TASK DESCRIPTION:
No pictures should appear in the copy; otherwise retype the entries exactly.
---------- GIVEN INFORMATION
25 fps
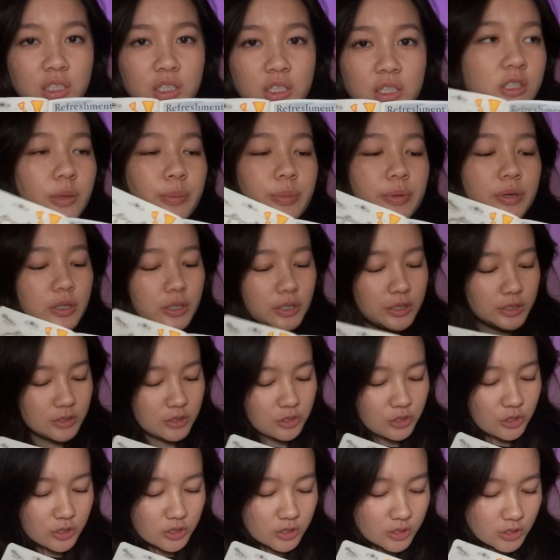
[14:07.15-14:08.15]
Typically it's
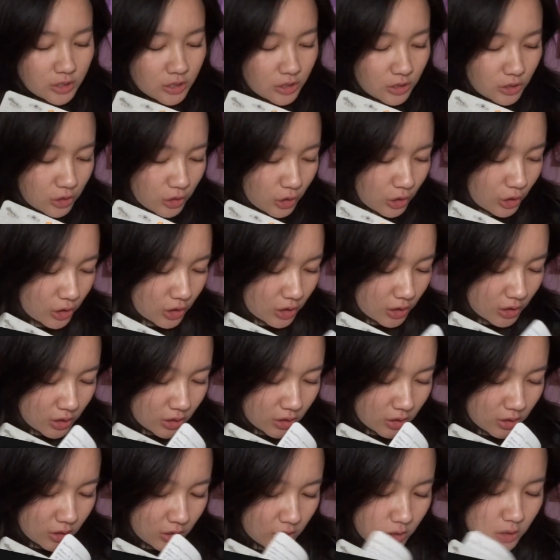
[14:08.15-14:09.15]
just gonna look
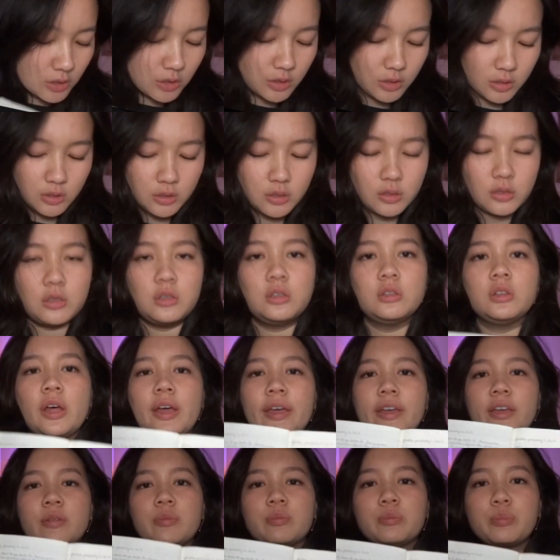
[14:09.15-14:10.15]

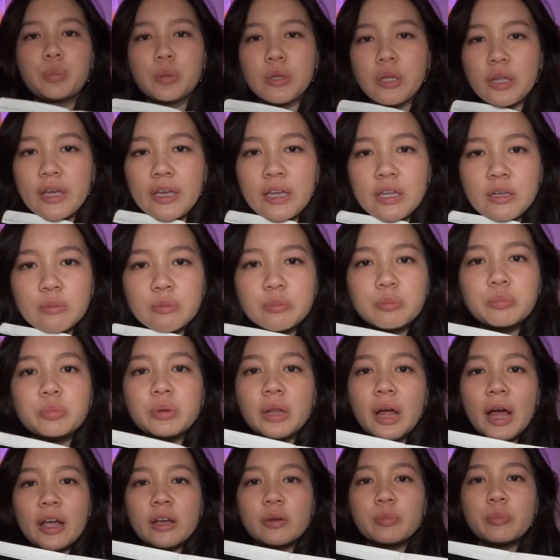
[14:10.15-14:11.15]
like plain
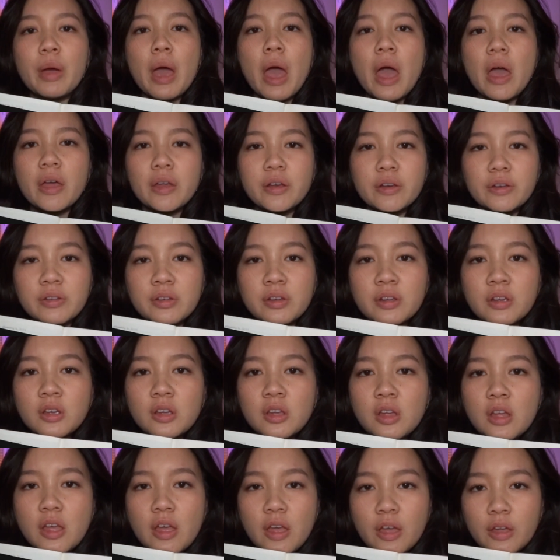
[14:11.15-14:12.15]
black pen
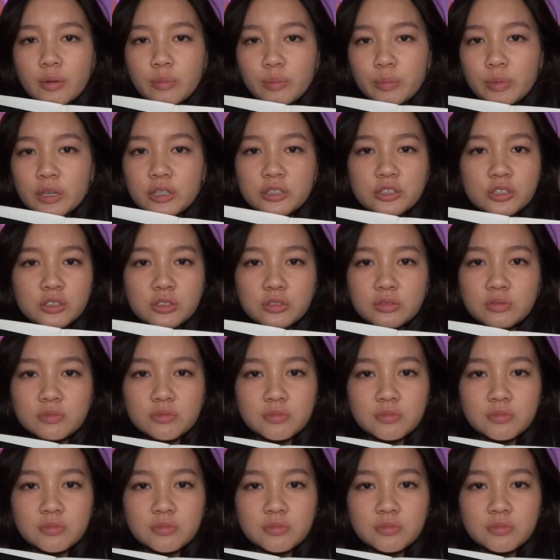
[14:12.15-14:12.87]
and me just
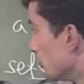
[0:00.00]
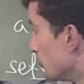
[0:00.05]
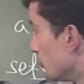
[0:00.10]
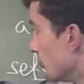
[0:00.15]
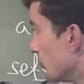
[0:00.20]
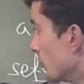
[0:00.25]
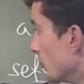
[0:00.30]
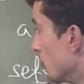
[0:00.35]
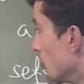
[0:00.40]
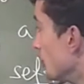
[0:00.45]

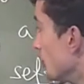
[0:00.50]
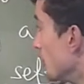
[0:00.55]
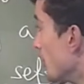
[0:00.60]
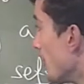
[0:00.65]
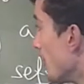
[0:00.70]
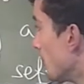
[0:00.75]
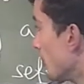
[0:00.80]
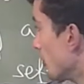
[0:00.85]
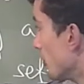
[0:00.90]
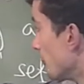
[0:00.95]
to the
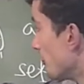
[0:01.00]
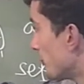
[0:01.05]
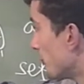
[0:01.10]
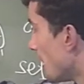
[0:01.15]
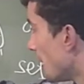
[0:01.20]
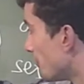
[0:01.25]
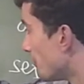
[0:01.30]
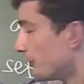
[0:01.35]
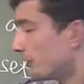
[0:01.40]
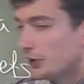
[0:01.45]
number of
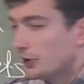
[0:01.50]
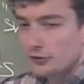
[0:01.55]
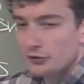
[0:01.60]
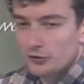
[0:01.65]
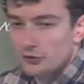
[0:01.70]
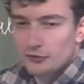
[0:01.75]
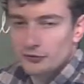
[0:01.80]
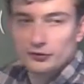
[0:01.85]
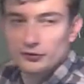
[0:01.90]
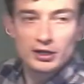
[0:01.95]
subsets
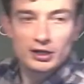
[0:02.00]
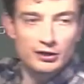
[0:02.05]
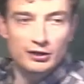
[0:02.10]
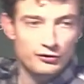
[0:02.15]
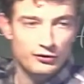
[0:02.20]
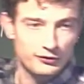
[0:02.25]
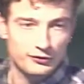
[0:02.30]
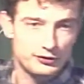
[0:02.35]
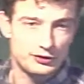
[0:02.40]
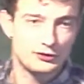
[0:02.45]
of
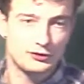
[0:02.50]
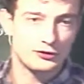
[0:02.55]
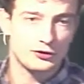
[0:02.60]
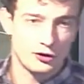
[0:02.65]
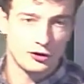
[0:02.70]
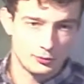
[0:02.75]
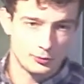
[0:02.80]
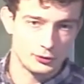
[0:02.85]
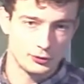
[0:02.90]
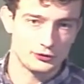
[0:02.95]
each of these
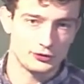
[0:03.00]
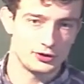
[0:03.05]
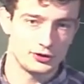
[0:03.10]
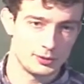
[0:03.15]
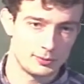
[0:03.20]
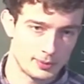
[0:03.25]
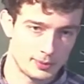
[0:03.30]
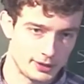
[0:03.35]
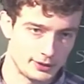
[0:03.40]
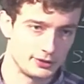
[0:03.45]
almost
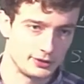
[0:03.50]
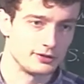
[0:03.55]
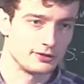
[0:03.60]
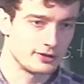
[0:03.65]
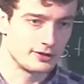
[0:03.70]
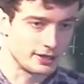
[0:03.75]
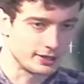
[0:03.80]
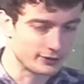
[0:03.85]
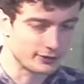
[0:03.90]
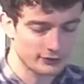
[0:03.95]
independent
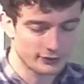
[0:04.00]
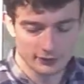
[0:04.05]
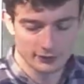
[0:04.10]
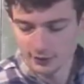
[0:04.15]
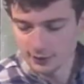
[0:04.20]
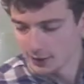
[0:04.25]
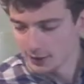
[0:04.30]
things.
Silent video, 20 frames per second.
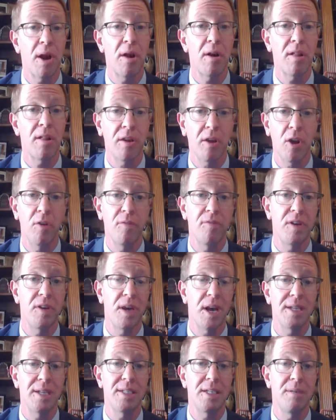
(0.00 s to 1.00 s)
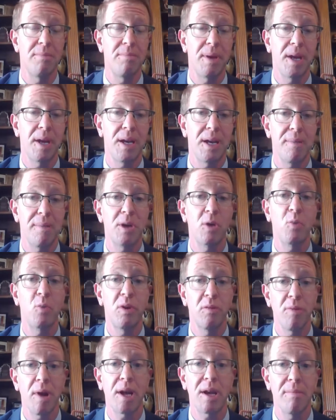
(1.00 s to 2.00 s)
Prior to the COVID 19 pandemic,
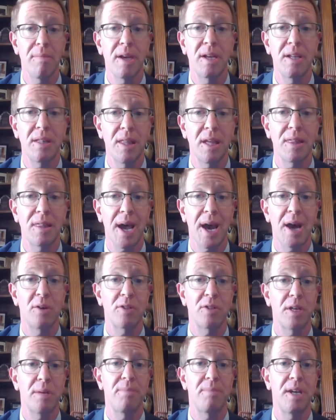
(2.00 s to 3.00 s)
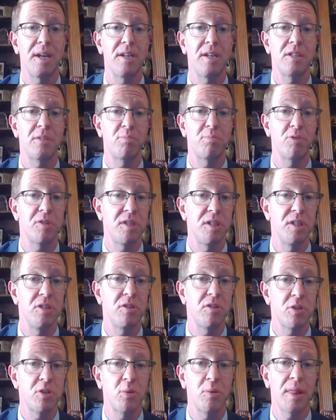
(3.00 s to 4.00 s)
we recommended that the House update its procedures to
--------------------
EXPECTED ANSWER:
25 fps
[14:07.15-14:08.15]
Typically it's
[14:08.15-14:09.15]
just gonna look
[14:09.15-14:10.15]

[14:10.15-14:11.15]
like plain
[14:11.15-14:12.15]
black pen
[14:12.15-14:12.87]
and me just
[0:00.00]
[0:00.05]
[0:00.10]
[0:00.15]
[0:00.20]
[0:00.25]
[0:00.30]
[0:00.35]
[0:00.40]
[0:00.45]

[0:00.50]
[0:00.55]
[0:00.60]
[0:00.65]
[0:00.70]
[0:00.75]
[0:00.80]
[0:00.85]
[0:00.90]
[0:00.95]
to the
[0:01.00]
[0:01.05]
[0:01.10]
[0:01.15]
[0:01.20]
[0:01.25]
[0:01.30]
[0:01.35]
[0:01.40]
[0:01.45]
number of
[0:01.50]
[0:01.55]
[0:01.60]
[0:01.65]
[0:01.70]
[0:01.75]
[0:01.80]
[0:01.85]
[0:01.90]
[0:01.95]
subsets
[0:02.00]
[0:02.05]
[0:02.10]
[0:02.15]
[0:02.20]
[0:02.25]
[0:02.30]
[0:02.35]
[0:02.40]
[0:02.45]
of
[0:02.50]
[0:02.55]
[0:02.60]
[0:02.65]
[0:02.70]
[0:02.75]
[0:02.80]
[0:02.85]
[0:02.90]
[0:02.95]
each of these
[0:03.00]
[0:03.05]
[0:03.10]
[0:03.15]
[0:03.20]
[0:03.25]
[0:03.30]
[0:03.35]
[0:03.40]
[0:03.45]
almost
[0:03.50]
[0:03.55]
[0:03.60]
[0:03.65]
[0:03.70]
[0:03.75]
[0:03.80]
[0:03.85]
[0:03.90]
[0:03.95]
independent
[0:04.00]
[0:04.05]
[0:04.10]
[0:04.15]
[0:04.20]
[0:04.25]
[0:04.30]
things.
Silent video, 20 frames per second.
(0.00 s to 1.00 s)
(1.00 s to 2.00 s)
Prior to the COVID 19 pandemic,
(2.00 s to 3.00 s)
(3.00 s to 4.00 s)
we recommended that the House update its procedures to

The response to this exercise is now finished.